Захар Прилепин
Ботинки, полные горячей водкой
Пацанские рассказы
Жилка
– Ты жестокий, безжалостный, черствый, ледяной. Ты врешь, всё, всегда, всем, во всем. Ты не любишь меня, ты не умеешь этого.
Потом, много лет спустя к словам «я люблю тебя» всегда начинает крепиться подлое «но». Я люблю тебя, но. И я тебя люблю. Но…
И действительно – любят. Но ты слишком часто обижал меня. Но ты слишком много оскорбляла меня.
– Уйди! Уйди из этого дома!
Мне все равно надо было уходить, и я вышел за дверь. Она громко захлопнулась у меня за спиной и сразу хрустнула вслед, как передавленной костью, с остервенением закрытым замком.
Я дошел, потирая лоб, до соседнего дома и набрал телефонный номер своей жены.
– Послушай… – успел сказать я.
– Иди отсюда скорей. Тут приехали в штатском и в форме, ломятся в дверь, требуют тебя.
Я занимаюсь революцией. Знаю, что ко мне могут придти. Я ожидал их вчера, у меня были для этого основания: моего товарища увезли в другой город с обвинением в терроризме. Но вчера они не пришли, и я забыл о них.

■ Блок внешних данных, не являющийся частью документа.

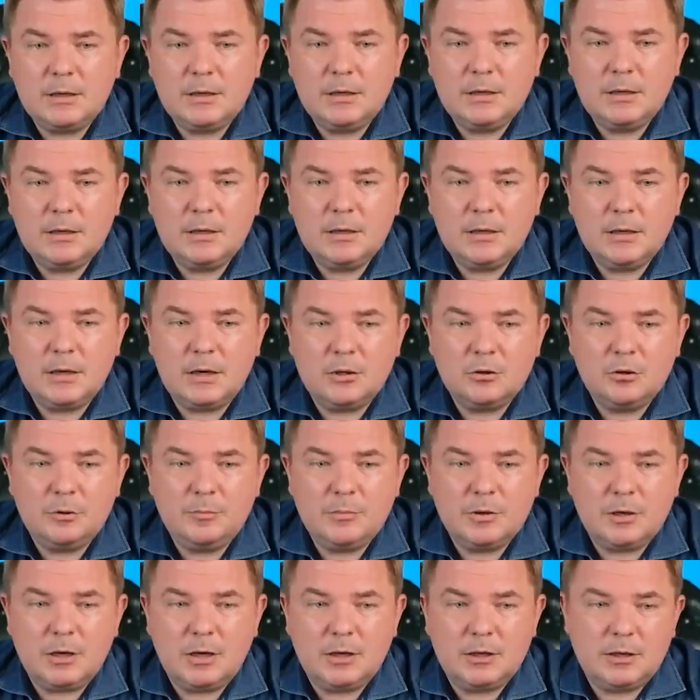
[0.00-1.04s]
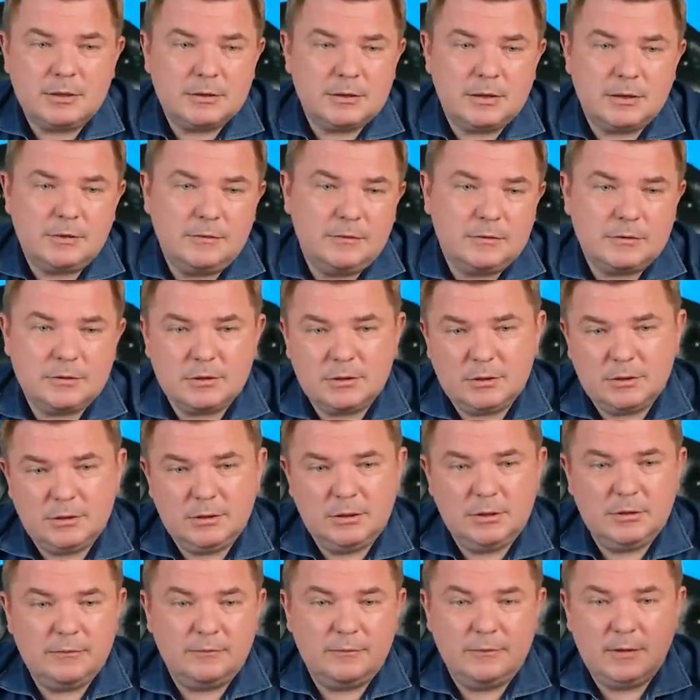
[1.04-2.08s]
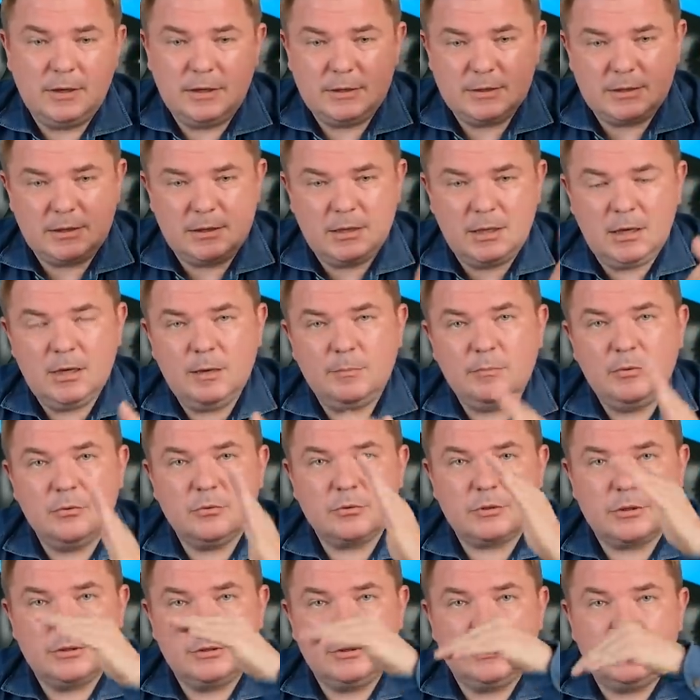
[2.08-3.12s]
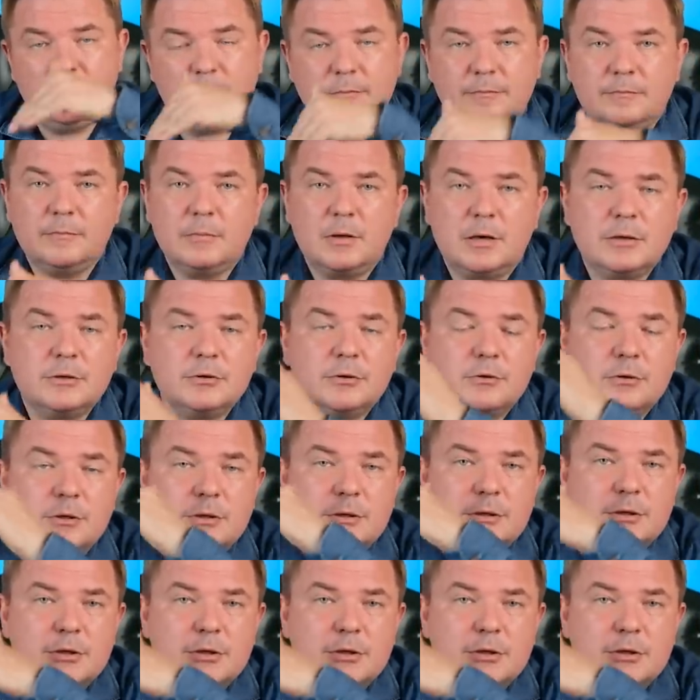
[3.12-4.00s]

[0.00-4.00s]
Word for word: и экономика, она, соответственно, не в горизонтальной плоскости растет и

Думать о них все время – можно сломать себе мозг.
Не сходя с места, я разобрал мобильный телефон, зафиксировав сигнал которого, меня уже не раз находили, – значит, могут найти и сегодня; покурил, но ничего так и не решив, быстро пересек улицу, сел в первый попавшийся троллейбус и поехал.

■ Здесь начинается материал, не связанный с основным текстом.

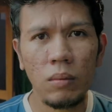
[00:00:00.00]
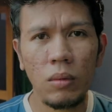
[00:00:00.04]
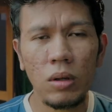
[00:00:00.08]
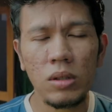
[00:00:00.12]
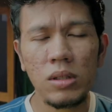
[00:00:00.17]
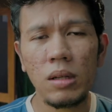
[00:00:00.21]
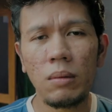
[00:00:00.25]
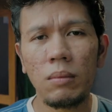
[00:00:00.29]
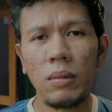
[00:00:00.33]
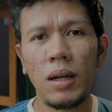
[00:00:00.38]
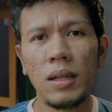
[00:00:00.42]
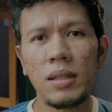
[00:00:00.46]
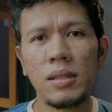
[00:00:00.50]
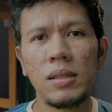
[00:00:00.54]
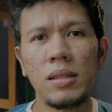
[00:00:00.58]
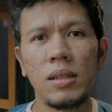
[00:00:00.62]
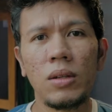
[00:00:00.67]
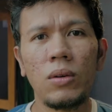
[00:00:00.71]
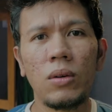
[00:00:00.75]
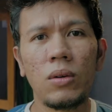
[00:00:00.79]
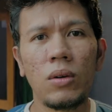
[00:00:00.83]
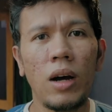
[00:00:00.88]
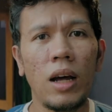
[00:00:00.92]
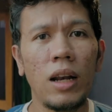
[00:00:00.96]
Most of us,
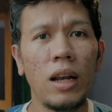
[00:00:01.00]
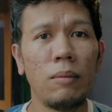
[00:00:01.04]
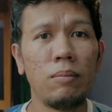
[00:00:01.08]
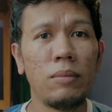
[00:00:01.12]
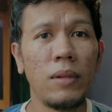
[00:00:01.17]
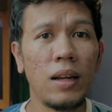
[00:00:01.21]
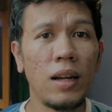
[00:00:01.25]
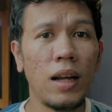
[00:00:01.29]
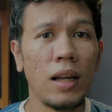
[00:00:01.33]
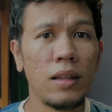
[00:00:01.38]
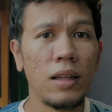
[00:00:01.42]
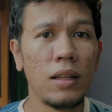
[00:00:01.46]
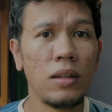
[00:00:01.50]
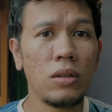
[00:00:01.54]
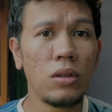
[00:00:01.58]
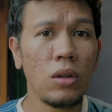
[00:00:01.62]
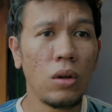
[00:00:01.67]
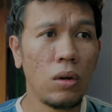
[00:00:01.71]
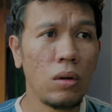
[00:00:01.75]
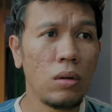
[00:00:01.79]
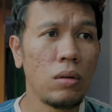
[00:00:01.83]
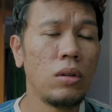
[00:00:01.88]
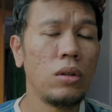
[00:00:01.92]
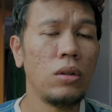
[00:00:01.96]
siguro alam na natin
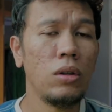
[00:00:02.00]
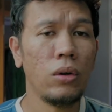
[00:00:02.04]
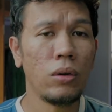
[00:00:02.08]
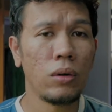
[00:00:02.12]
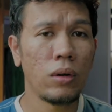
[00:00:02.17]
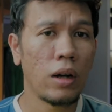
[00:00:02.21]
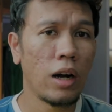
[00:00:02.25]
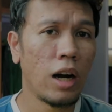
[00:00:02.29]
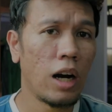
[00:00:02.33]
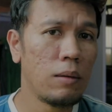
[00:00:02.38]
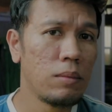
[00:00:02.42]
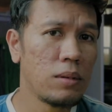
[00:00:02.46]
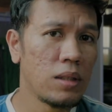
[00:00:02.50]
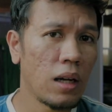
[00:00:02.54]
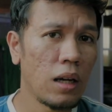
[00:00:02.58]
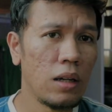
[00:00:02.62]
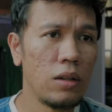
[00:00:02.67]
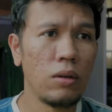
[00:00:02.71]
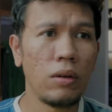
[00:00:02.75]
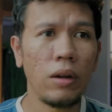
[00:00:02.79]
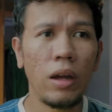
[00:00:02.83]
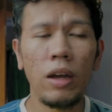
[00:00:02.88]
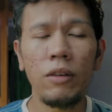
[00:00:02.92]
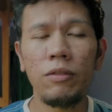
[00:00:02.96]
to, yung carb saka
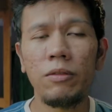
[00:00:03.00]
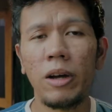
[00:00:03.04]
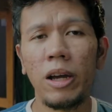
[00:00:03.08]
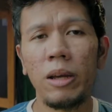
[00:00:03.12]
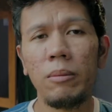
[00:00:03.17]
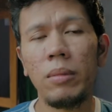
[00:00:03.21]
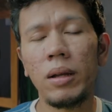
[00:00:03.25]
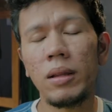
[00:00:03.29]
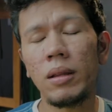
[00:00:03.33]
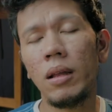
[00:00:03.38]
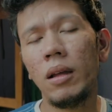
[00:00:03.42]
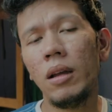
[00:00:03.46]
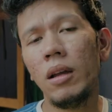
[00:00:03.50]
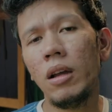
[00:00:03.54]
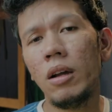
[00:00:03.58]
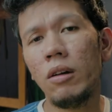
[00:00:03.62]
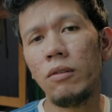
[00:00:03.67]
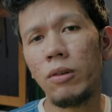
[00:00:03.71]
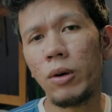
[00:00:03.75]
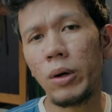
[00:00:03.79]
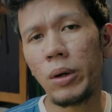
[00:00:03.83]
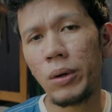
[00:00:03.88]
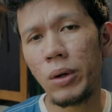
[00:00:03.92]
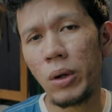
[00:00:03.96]
yung FI, but
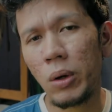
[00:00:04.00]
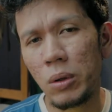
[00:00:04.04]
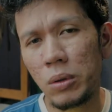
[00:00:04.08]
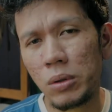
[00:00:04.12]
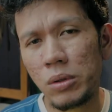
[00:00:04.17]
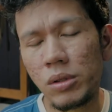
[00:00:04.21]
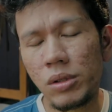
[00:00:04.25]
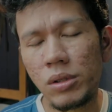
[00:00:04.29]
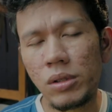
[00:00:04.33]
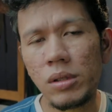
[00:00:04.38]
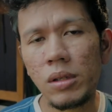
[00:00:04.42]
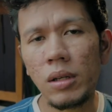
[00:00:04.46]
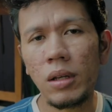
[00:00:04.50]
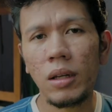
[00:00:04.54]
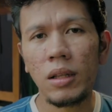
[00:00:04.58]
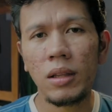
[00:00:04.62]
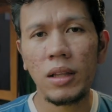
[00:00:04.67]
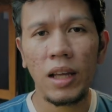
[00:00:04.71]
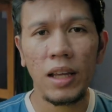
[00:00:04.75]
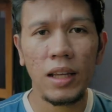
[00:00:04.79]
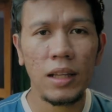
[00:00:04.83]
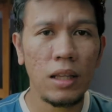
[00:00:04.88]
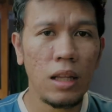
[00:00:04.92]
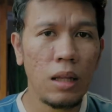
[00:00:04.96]
for those
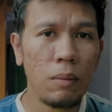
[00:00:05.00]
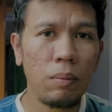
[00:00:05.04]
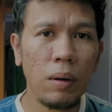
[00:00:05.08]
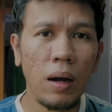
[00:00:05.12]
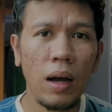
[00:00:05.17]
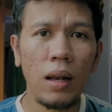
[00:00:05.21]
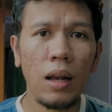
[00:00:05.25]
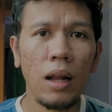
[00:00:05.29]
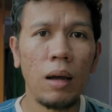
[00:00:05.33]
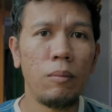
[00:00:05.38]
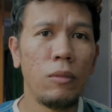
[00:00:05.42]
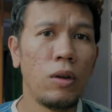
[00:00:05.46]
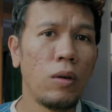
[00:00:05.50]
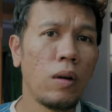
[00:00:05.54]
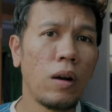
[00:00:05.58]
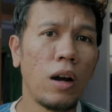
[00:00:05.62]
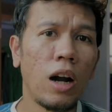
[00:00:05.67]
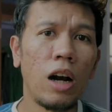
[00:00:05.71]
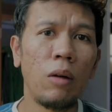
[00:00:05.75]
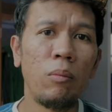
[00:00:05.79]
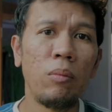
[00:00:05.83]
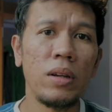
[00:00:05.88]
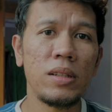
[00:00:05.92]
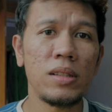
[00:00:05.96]
na hindi pa alam, yung
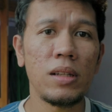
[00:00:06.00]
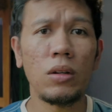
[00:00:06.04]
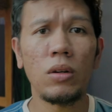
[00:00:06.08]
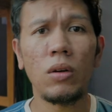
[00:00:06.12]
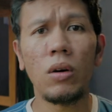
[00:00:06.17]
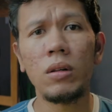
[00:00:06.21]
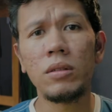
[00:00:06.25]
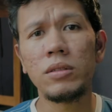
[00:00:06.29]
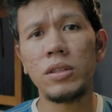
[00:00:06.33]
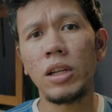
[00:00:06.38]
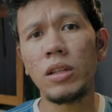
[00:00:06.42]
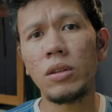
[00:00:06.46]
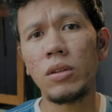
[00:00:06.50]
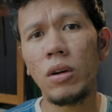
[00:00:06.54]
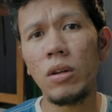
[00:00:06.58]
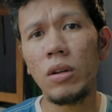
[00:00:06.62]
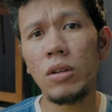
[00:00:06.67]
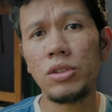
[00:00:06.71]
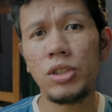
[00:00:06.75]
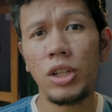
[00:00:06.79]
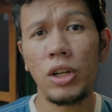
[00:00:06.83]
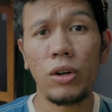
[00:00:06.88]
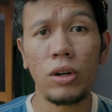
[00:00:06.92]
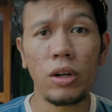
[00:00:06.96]
carb is an old
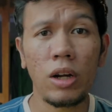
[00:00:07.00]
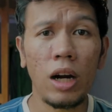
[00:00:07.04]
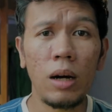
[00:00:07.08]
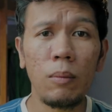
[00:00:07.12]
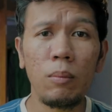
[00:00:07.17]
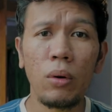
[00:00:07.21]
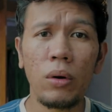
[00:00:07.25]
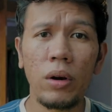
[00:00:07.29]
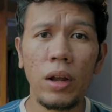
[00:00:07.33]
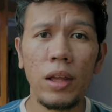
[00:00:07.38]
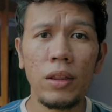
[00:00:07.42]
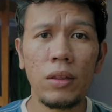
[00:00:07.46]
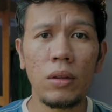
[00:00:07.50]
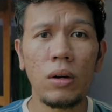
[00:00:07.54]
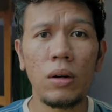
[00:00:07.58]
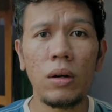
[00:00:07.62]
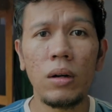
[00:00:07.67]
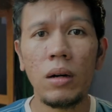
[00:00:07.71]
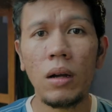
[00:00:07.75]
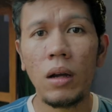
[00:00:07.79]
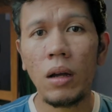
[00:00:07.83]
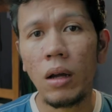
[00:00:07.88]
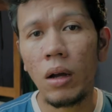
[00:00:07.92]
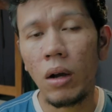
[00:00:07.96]
technology or
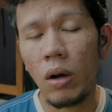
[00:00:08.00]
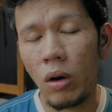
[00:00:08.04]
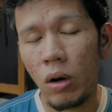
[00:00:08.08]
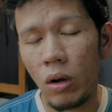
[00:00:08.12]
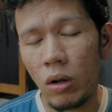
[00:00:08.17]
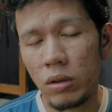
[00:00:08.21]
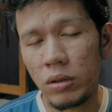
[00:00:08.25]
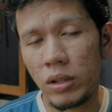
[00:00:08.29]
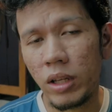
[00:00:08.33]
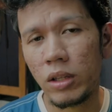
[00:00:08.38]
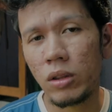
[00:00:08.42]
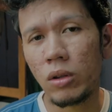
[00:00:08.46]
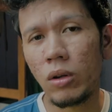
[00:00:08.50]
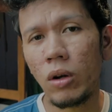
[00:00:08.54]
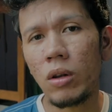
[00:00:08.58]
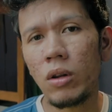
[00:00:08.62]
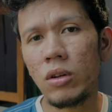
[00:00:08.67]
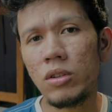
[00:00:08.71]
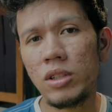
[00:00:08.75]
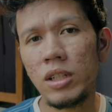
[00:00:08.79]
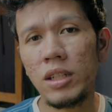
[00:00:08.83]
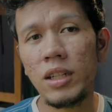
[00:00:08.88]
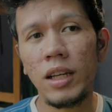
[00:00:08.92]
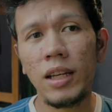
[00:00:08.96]
carburetor old
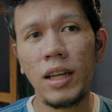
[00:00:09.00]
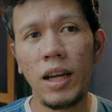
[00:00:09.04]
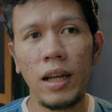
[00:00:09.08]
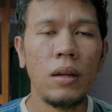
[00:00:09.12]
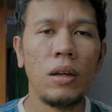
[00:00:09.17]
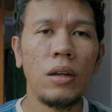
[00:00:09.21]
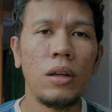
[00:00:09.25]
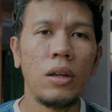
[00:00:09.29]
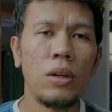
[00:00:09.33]
technology na yan.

Троллейбус прошелестел мимо моего дома. Окна моей квартиры были пусты и спокойны. Стекло не отражало ничьих лиц.
На улице была весна, был май, было прозрачно.
Некоторое время я ехал в странном отупении, почти не напуганный, поглаживал свои сухие ладони пальцами – сначала одну ладонь, потом другую. Троллейбус катился полупустой, и я сидел у окна. Слышалось быстрое скольжение шин.

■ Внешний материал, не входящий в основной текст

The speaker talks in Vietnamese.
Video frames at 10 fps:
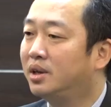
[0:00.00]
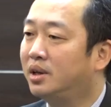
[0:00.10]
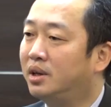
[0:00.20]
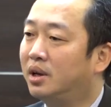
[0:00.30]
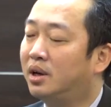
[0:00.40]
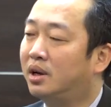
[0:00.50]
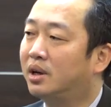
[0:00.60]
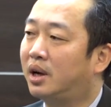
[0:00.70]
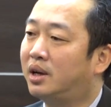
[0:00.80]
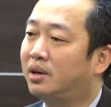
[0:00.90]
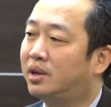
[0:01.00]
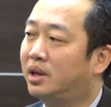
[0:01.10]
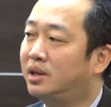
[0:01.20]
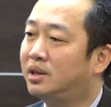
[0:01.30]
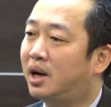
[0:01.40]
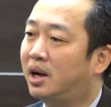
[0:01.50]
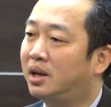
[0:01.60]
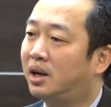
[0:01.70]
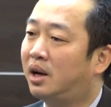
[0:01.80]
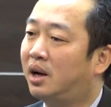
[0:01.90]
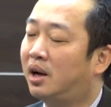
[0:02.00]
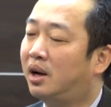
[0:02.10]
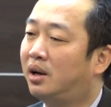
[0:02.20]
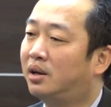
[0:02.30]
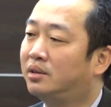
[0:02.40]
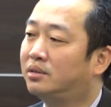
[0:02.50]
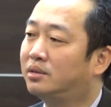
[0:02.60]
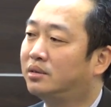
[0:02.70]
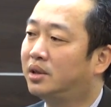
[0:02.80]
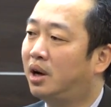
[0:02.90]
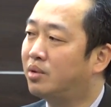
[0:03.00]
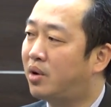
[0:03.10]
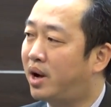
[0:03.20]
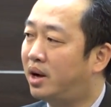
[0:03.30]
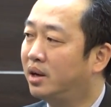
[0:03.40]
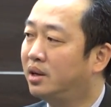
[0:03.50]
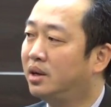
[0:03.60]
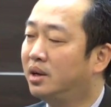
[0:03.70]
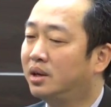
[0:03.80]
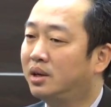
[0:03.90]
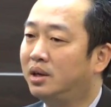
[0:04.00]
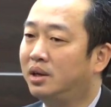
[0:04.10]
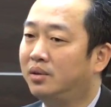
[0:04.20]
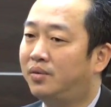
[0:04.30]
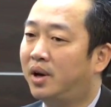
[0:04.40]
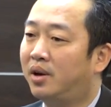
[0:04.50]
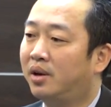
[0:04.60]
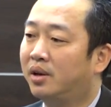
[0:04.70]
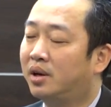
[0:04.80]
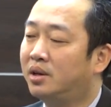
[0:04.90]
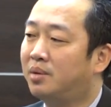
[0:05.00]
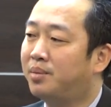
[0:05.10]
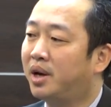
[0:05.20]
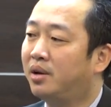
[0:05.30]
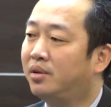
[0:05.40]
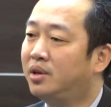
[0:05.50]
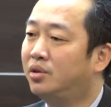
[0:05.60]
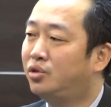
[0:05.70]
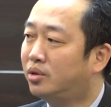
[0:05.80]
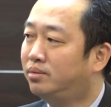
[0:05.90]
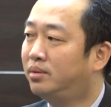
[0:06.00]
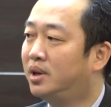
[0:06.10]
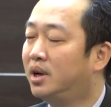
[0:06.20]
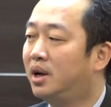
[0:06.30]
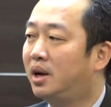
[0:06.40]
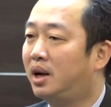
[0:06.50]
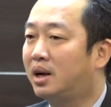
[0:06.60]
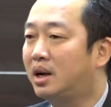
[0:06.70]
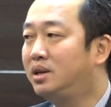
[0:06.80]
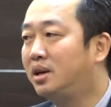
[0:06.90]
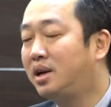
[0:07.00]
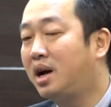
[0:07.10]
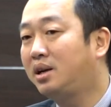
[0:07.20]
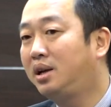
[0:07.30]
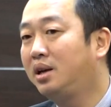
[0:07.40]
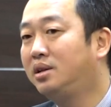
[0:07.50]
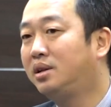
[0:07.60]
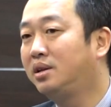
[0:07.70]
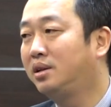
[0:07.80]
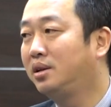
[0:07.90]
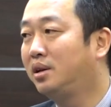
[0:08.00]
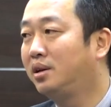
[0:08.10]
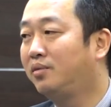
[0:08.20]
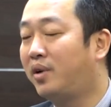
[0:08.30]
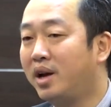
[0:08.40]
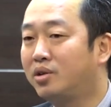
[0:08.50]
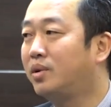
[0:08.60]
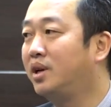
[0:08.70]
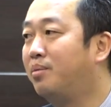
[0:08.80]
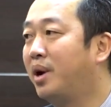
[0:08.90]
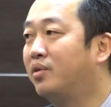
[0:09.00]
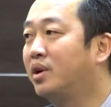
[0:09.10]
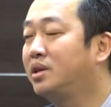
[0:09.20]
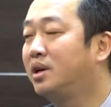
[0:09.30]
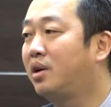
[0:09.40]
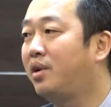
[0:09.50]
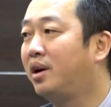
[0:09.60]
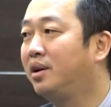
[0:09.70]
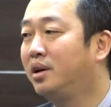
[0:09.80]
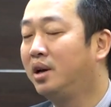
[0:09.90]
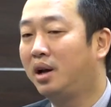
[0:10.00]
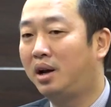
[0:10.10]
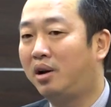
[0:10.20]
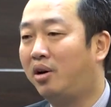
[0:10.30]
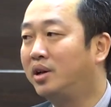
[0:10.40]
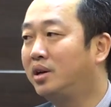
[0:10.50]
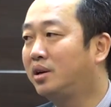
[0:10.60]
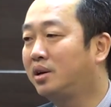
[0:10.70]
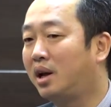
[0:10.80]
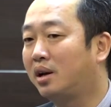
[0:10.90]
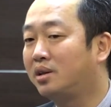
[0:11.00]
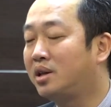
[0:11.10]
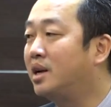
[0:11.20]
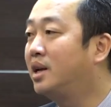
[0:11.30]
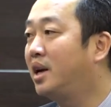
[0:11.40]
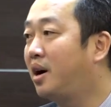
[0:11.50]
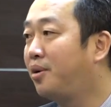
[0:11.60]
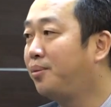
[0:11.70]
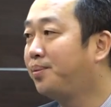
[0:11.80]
Thì uh, cái này có thể lý giải là cái học cao đẳng ấy, thì về thời điểm này nhìn chung là các trường đang thiên hướng và đây cũng là điểm mạnh của các trường cao đẳng là họ thiên hướng là dạy kỹ năng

Я начал разглядывать пассажиров, они были удивительно далеки от меня, словно мы неумолимо разъезжались в разные стороны. Их лица не то, чтобы плыли, – скорей никак не могли запечатлеться на сетчатке глаза. Вот сидит мальчик, вот я перевожу взгляд – и нет мальчика, и я никогда не вспомню, как он выглядел. Вот встает бабушка, я только что смотрел на нее, – но она вышла, и никто не заставить меня рассказать, каким было ее лицо.
Мир стал тихим и струящимся мимо, а я каменел, оседая на дно.
Троллейбус вез меня будто я камень.
Мы проехали мост. Площадь. Перекресток.
Высокое солнце припекало лоб; на улице еще было прохладно, а в троллейбусе по-летнему тепло и душно. Я не люблю солнечного света, если рядом нет большой, обильной холодной воды. Дома я стараюсь держать шторы закрытыми и жечь электрический свет.
Но сегодня солнце мне показалось нежным, таким нужным мне.
Я расслабил мышцы лица и спустя время, две или три троллейбусные остановки, понял, что щеки мои и лоб становятся мягкими как глина. Из этой глины можно лепить новое лицо, новый рассудок.
Я жестокий. Черствый и ледяной. Я умею соврать, сделать больно, не чувствовать раскаянья. Я получаю по заслугам, получаю по каменному лицу; но там, где должен быть камень, уже глина, и она ломается, осыпается, оставляет голый костяной остов. Черствый, и ледяной, и мертвый.